See In Black: Using the camera’s lens to fund the future


NEW ORLEANS, LOUISIANA–See in Black started this past summer in New York in response to the events surrounding George Floyd’s death. They are a collective of 80 African American photographers who are using their talent to take snapshots of black America and then auctioning off the pictures to help donate a half a million dollars across five organizations in different communities in the country.

“See In Black is a collective of Black photographers who uplift and invest in Black visibility. Through the sale of highly-curated prints from Black photographers, we raise funds that support five key pillars of Black advancement: civil rights, education/arts, intersectionality, community building, and criminal justice reform.”

Micaiah Carter is one of See in Black’s Co-founders and says, “when everything was heightened with the Black Lives Matter movement this year and the response with COVID-19 print sales, we thought we should create something within our own community that’s showcased our work in order to give back.”

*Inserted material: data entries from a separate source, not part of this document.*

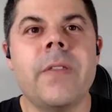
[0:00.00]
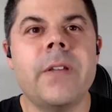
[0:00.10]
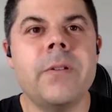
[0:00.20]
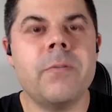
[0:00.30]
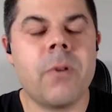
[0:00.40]

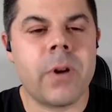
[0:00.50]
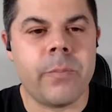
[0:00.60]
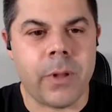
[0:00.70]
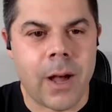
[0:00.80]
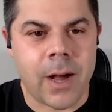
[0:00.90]
then you wrote a
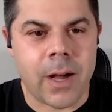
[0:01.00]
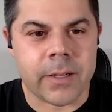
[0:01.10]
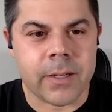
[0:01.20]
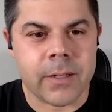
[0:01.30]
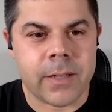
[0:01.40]
blog
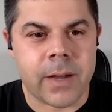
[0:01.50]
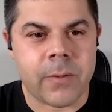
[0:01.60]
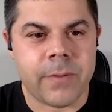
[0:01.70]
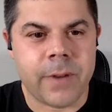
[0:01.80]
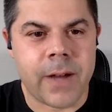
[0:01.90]
that
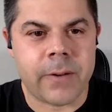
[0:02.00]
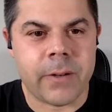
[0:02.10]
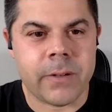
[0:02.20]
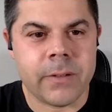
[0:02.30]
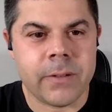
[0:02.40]
went
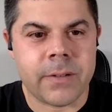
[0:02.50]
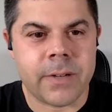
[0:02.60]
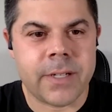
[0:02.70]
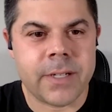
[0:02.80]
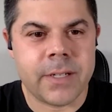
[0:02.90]
viral,
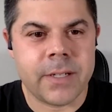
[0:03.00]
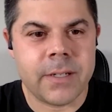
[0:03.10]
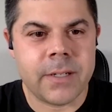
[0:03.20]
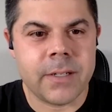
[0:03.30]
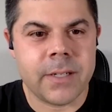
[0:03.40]
right?
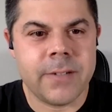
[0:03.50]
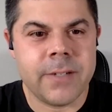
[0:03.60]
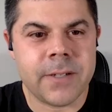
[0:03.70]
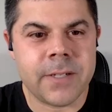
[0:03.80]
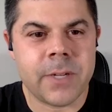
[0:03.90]
Can you
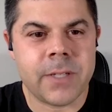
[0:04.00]
tell us about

Starting in 2004 as one the first juvenile re-entry programs, the Youth Empowerment Project or “YEP” in New Orleans provides mentoring, adult education, job training and after school programs. YEP received $95,389.51 from the See in Black art auction.

Darrin McCall is the Chief Program Officer for YEP and says, “it’s a significant contribution to our work and our mission for sure. Especially during a year of economic uncertainty. We have some funders that have doubled down and some that weren’t able to give as much.”

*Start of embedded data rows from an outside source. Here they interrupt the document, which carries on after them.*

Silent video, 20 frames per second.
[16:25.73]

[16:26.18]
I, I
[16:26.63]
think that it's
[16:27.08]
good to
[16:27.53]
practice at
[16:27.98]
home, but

“When we were deciding which organizations to give back to, we wanted to make sure they hit those five pillars that we feel are important to black communities all over the world,” says Micaiah Carter.

Like the civil rights journalism of the 60’s, See in Black puts photography directly in the middle of a dialogue on race in America, while helping to fund change.

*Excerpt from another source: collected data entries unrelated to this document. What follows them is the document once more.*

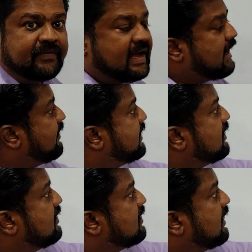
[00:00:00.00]
we are
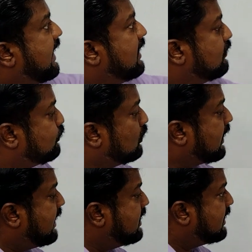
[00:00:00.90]
having
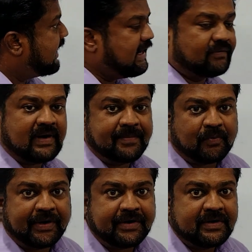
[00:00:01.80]
L4 and
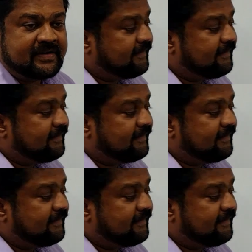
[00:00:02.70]
L5 point.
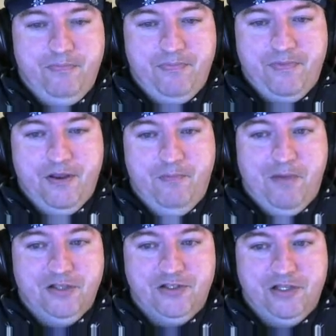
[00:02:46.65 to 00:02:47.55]

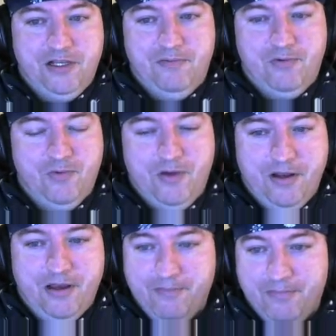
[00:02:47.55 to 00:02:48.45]
Mausoleum or
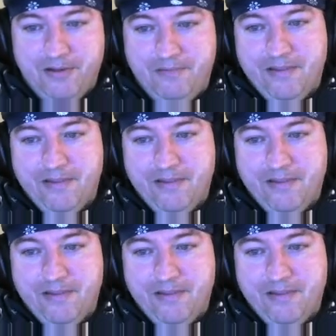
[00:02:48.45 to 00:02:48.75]
whatnot, but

Darrin McCall explains the demographics of YEP saying, “you know 97 percent of the people we serve identify as African American. A majority of them report earning less than ten thousand dollars as their annal income. There’s so much potential, power and natural interests that young people have. The thing that young people in many urban city’s are missing are pathways to advancement.”

See In Black hopes to continue the work in helping the community and they are currently thinking of working on gathering all of the prints sold this summer and making a book of photography.